Segment Start: EXTRACTED INFORMATION

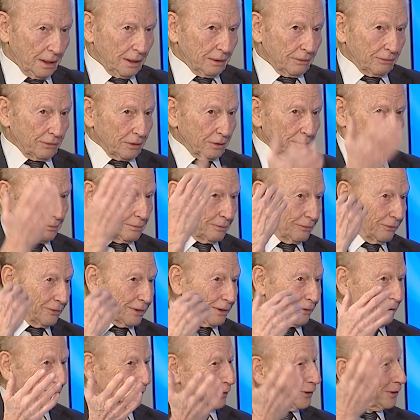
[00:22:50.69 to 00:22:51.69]
From
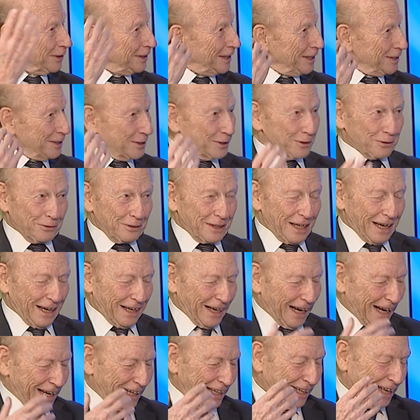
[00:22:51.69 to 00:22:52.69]
very old history.
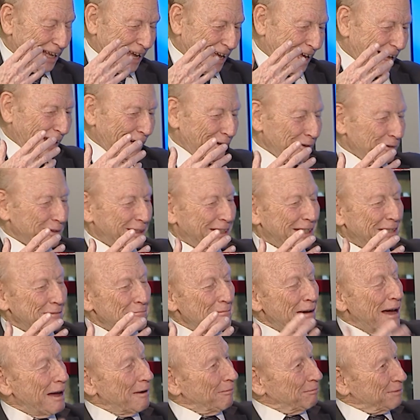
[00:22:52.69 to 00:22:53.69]
I looked at the
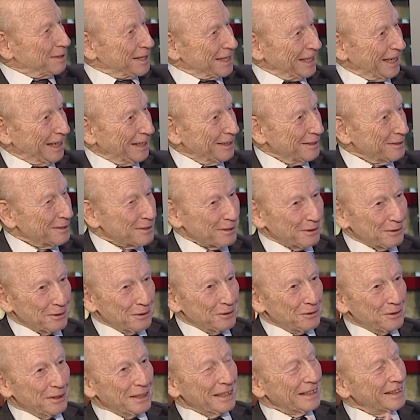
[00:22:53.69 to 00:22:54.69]
maps. I
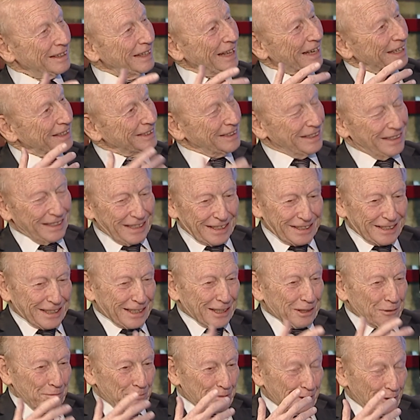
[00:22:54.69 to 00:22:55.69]
saw text in
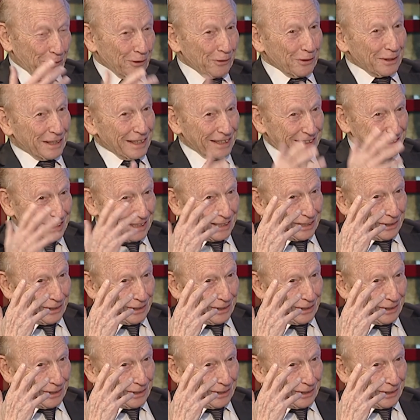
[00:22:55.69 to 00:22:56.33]
all that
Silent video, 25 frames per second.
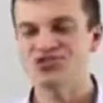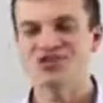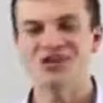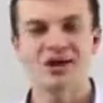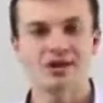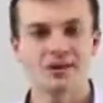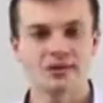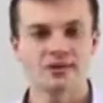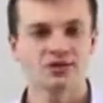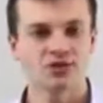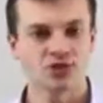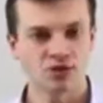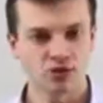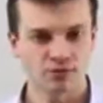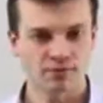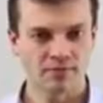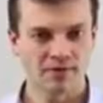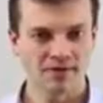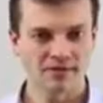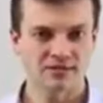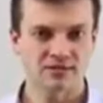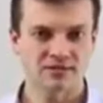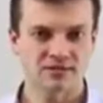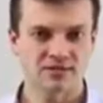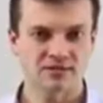or challenge
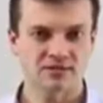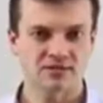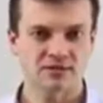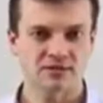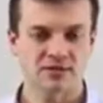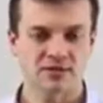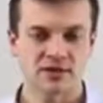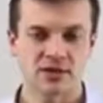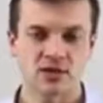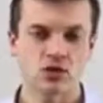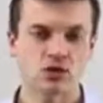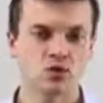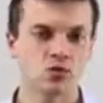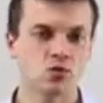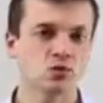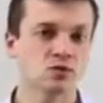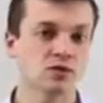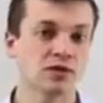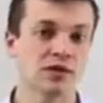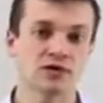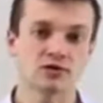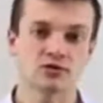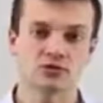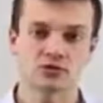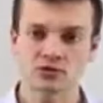in your business that
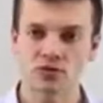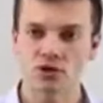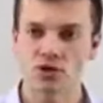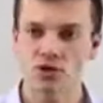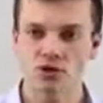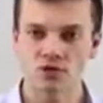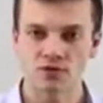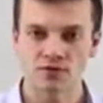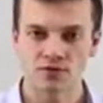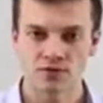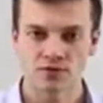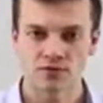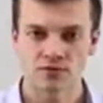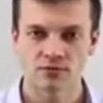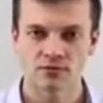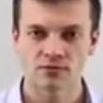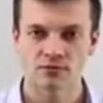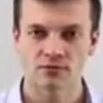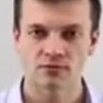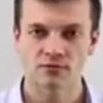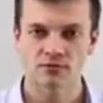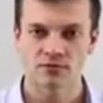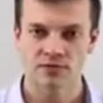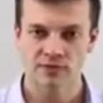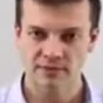you would like to solve.
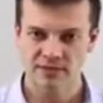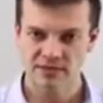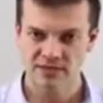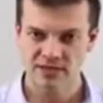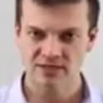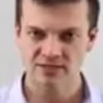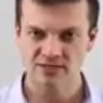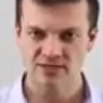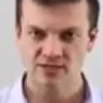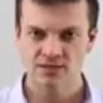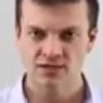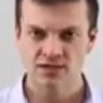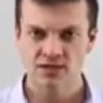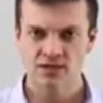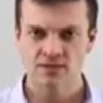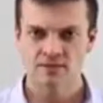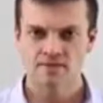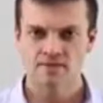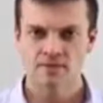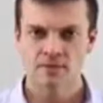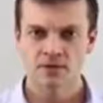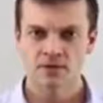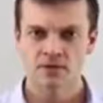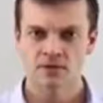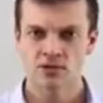Does that make sense?
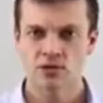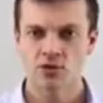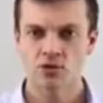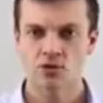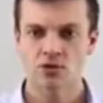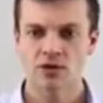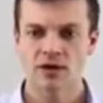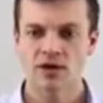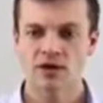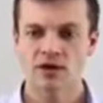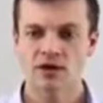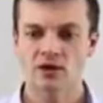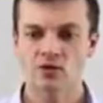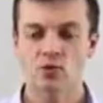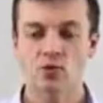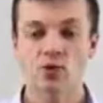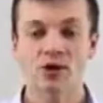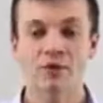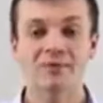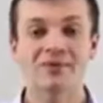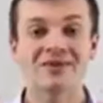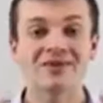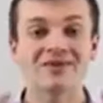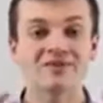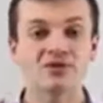So,
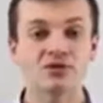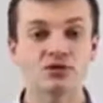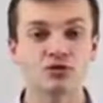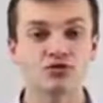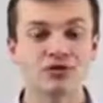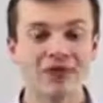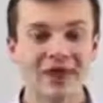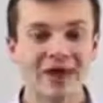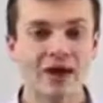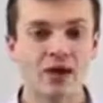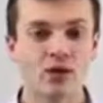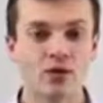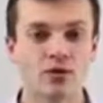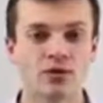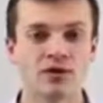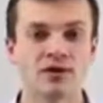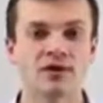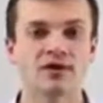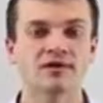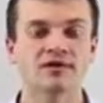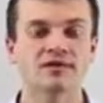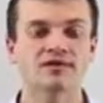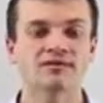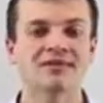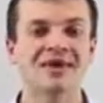and what I'm giving you
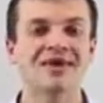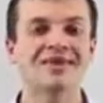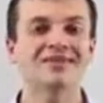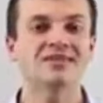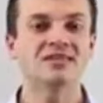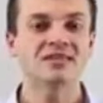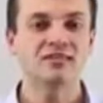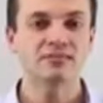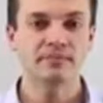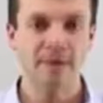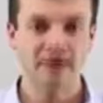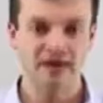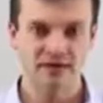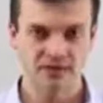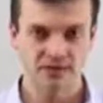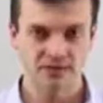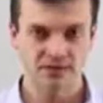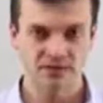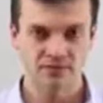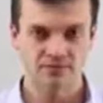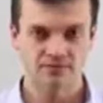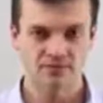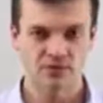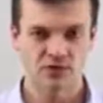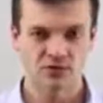now is a lead
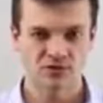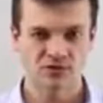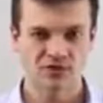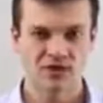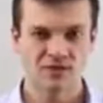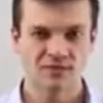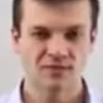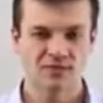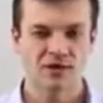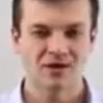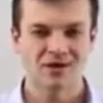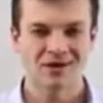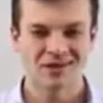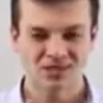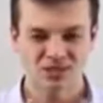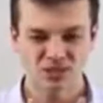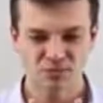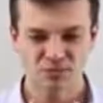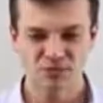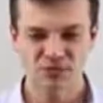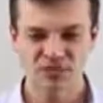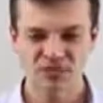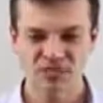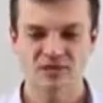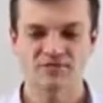magnet. You see,
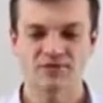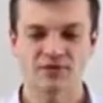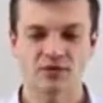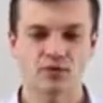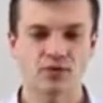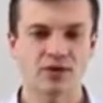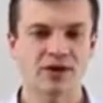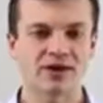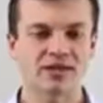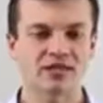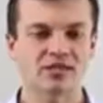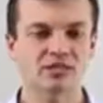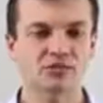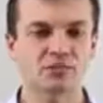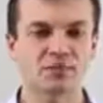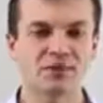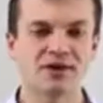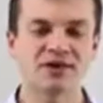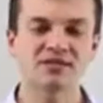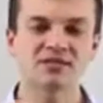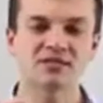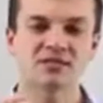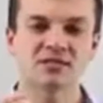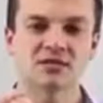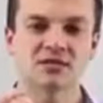it's specific, right?
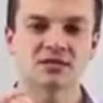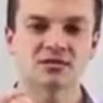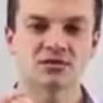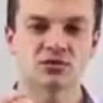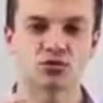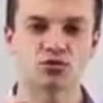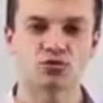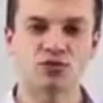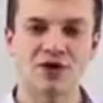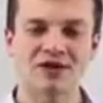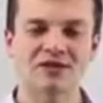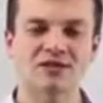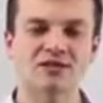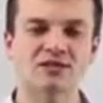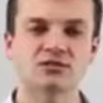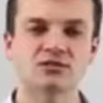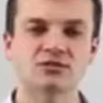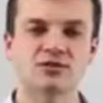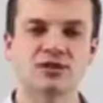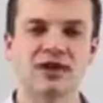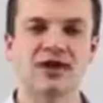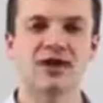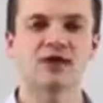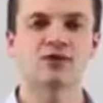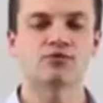It speaks
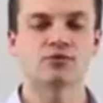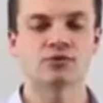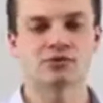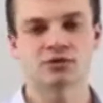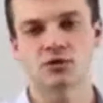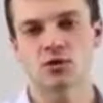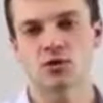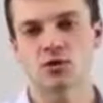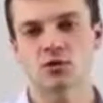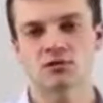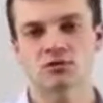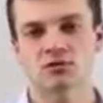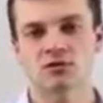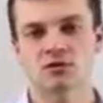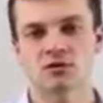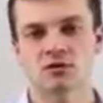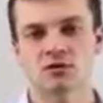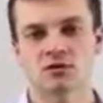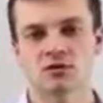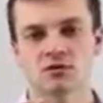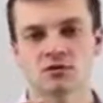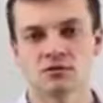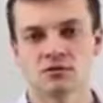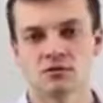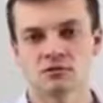directly to the end
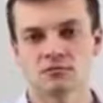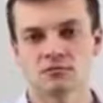result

Segment End: EXTRACTED INFORMATION

→ **TASK**: Line by line, transcribe the records exactly, omitting the images.

→ **EXERCISE OUTPUT**:
[00:22:50.69 to 00:22:51.69]
From
[00:22:51.69 to 00:22:52.69]
very old history.
[00:22:52.69 to 00:22:53.69]
I looked at the
[00:22:53.69 to 00:22:54.69]
maps. I
[00:22:54.69 to 00:22:55.69]
saw text in
[00:22:55.69 to 00:22:56.33]
all that
Silent video, 25 frames per second.
or challenge
in your business that
you would like to solve.
Does that make sense?
So,
and what I'm giving you
now is a lead
magnet. You see,
it's specific, right?
It speaks
directly to the end
result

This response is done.